The Flying Lily Camera Drone is Dead, Buyers Will Be Refunded (mashable.com)
The Lily Camera drone, which could begin recording as soon as you threw it into the air and would follow your movements automatically, has failed to materialize. The startup, which took pre-orders worth more than $34 million for its drone camera said Thursday they are shutting down the company and will issue refunds. From a report: The Lily company faced "many ups and downs" last year, the company said, adding that they couldn't secure financing for manufacturing and shipping the first batch of units. The Lily cameras were originally started to begin shipping in February 2016, but the co-founders said "software issues" resulted in a delay in the shipment. Later in October, the team gave people another chance to purchase the device, adding that stores will re-open in 2017. As of last month, the company hadn't shipped a single unit.
Despite them not succeeding, you have to give them credit for at least refunding folks compared to other epic failures on Kickstarter. In the last year, we've also seen the number of consumer drones skyrocket leading to more "accidents" so maybe the market is starting to saturate.
This is why, in my opinion, Kickstarter, et al., should be investment based (i.e. shares). At least then you could write off losses due to failure on your tax return. What they could do is issue you shares and then provide an option to turn in those shares for the product when it ships or keep them in case the company succeeds. Of course, doing it this way would incur all kinds of legal costs, force them to make the books public, and complicate things. Which is probably why they don't do it.

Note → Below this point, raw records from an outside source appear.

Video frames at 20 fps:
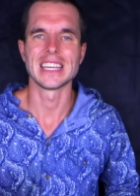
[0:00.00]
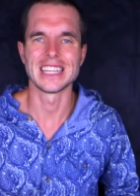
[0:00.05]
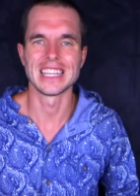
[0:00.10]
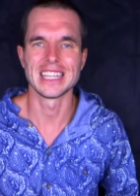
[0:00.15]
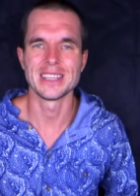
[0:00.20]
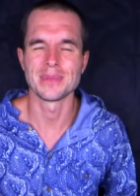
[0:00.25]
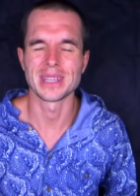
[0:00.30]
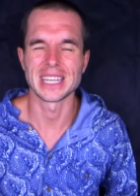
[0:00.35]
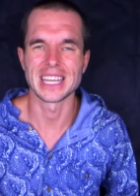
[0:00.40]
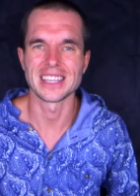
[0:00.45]

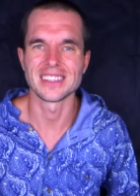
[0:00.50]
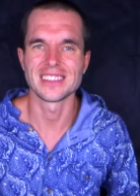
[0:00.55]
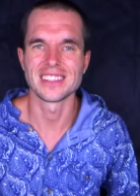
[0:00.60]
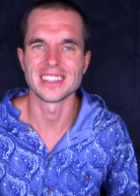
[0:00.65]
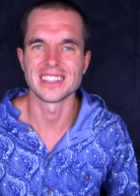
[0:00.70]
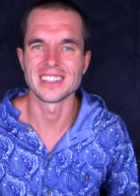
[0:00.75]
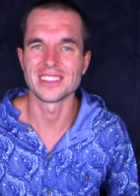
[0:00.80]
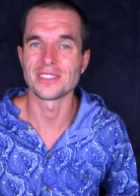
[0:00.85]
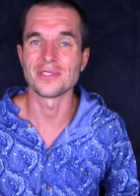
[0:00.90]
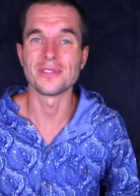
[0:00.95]

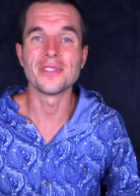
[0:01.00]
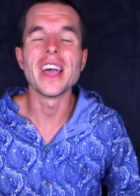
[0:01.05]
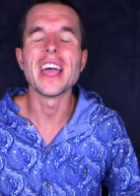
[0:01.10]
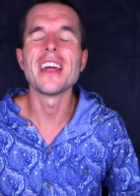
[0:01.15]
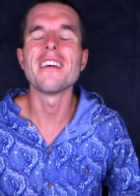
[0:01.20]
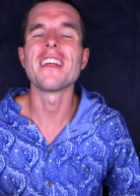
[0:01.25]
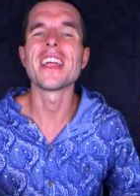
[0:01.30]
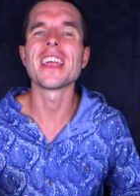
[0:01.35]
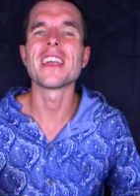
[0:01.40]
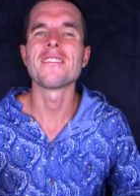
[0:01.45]
eliminated. It's
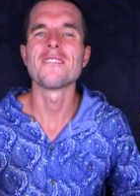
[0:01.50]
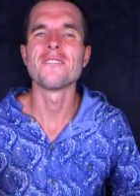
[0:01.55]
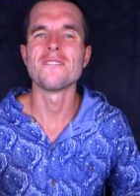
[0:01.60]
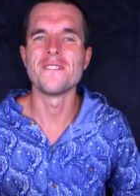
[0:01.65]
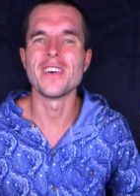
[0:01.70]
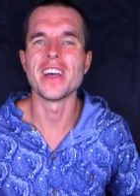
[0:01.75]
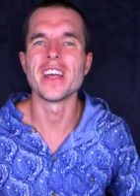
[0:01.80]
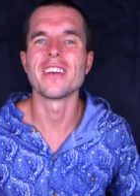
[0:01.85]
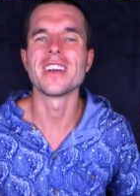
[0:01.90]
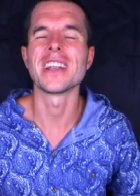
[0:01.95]
very,
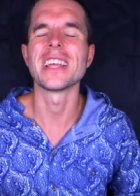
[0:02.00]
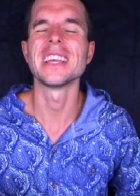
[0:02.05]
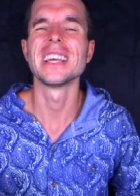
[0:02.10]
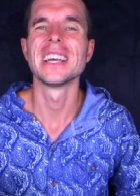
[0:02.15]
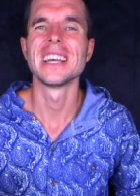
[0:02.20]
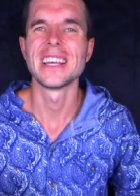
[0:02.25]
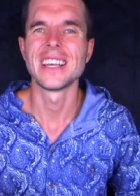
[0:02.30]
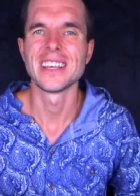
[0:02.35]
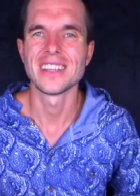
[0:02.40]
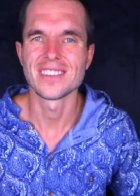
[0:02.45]
very
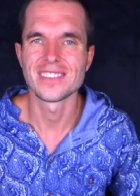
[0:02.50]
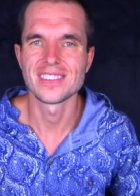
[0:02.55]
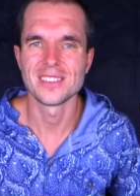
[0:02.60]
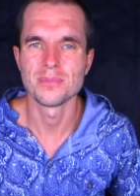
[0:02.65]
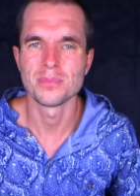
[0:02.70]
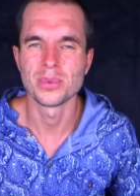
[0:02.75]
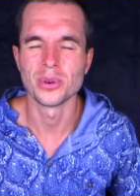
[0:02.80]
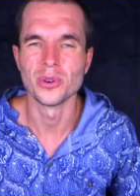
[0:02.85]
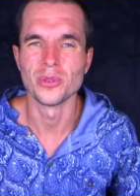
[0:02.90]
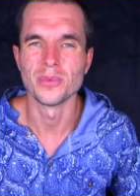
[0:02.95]

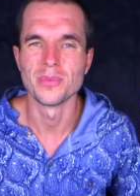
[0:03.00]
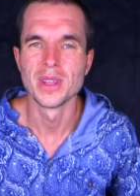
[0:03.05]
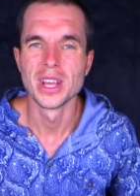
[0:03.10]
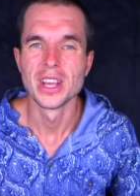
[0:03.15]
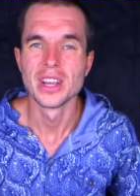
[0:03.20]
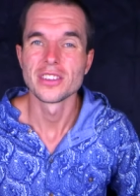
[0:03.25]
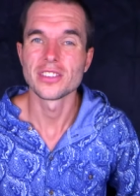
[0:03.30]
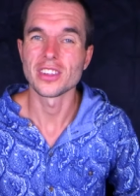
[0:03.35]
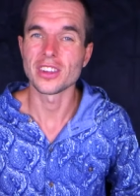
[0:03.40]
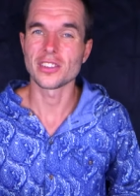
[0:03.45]
simple.
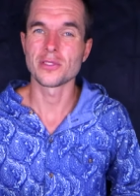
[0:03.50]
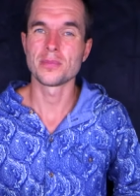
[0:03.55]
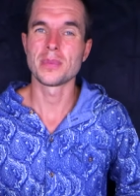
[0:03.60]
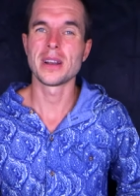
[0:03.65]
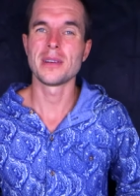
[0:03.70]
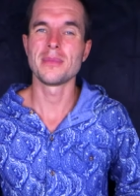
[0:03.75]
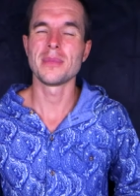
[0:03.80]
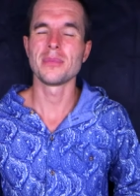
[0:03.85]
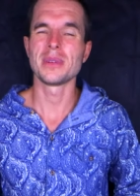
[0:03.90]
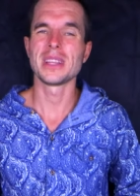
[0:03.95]
So
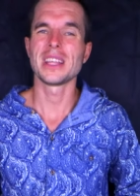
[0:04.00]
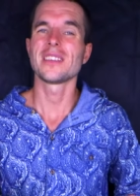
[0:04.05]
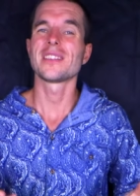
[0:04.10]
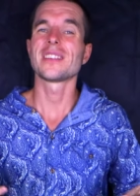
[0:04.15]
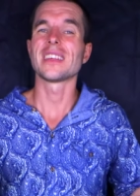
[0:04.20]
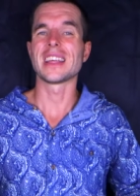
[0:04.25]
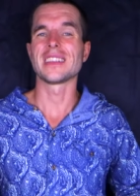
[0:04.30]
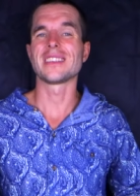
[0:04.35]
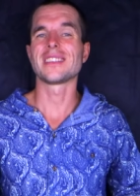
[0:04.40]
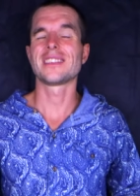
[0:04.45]
experiment with
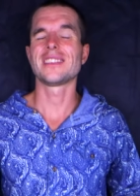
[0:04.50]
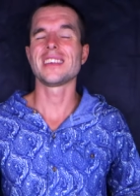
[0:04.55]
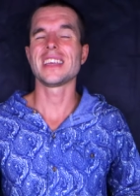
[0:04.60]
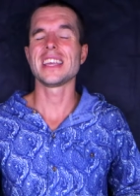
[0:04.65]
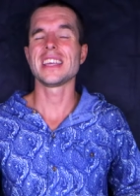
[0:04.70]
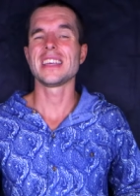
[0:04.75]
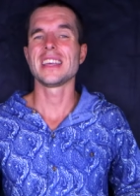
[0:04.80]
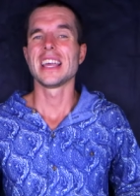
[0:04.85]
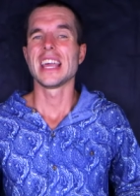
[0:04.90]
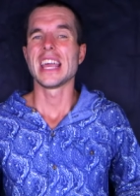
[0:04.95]
this and
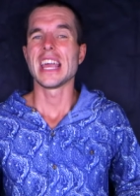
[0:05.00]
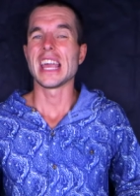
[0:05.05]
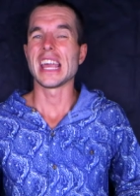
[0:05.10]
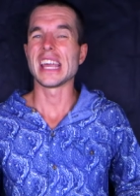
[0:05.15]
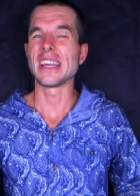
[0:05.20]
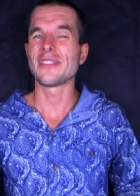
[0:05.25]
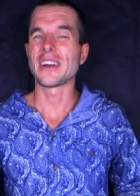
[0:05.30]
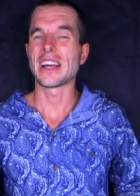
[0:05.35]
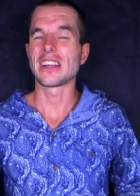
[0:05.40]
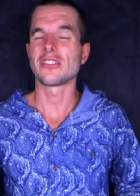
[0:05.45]
see
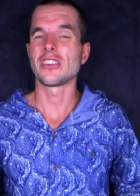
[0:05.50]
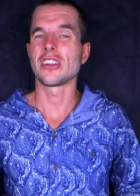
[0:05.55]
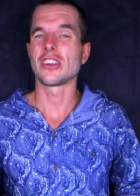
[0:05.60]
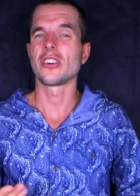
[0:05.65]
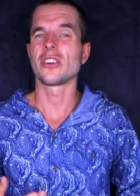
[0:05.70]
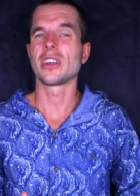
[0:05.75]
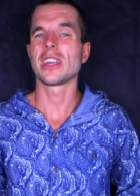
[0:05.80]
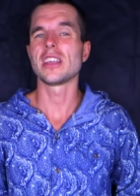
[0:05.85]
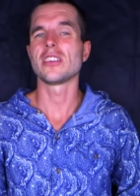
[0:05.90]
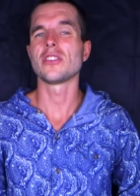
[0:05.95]
if actually
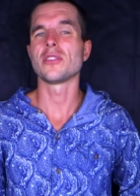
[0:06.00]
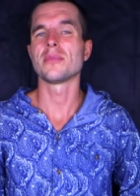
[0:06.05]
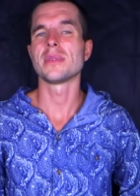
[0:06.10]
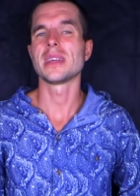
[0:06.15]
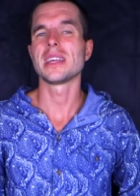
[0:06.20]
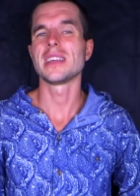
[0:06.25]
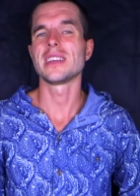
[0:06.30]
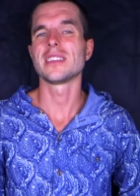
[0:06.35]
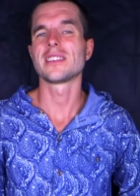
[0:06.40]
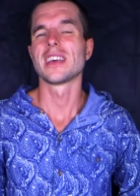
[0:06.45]
cooking your
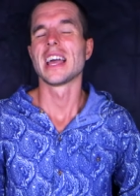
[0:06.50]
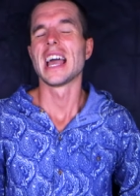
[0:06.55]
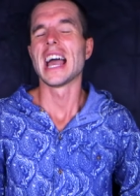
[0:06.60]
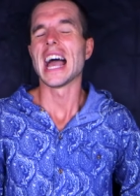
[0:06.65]
meat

IIRC there are legal limits on when you take that money out of (what is essentially) escrow. That is, the $34 million wasn't actually in their pocket and they (legally) couldn't put it in their pocket until they had a product to ship. That's one of the reasons why Kickstarter brands products to be delivered in the future as 'rewards' rather than 'pre-orders'. (Which doesn't stop people from seeing or using those rewards as pre-orders though.)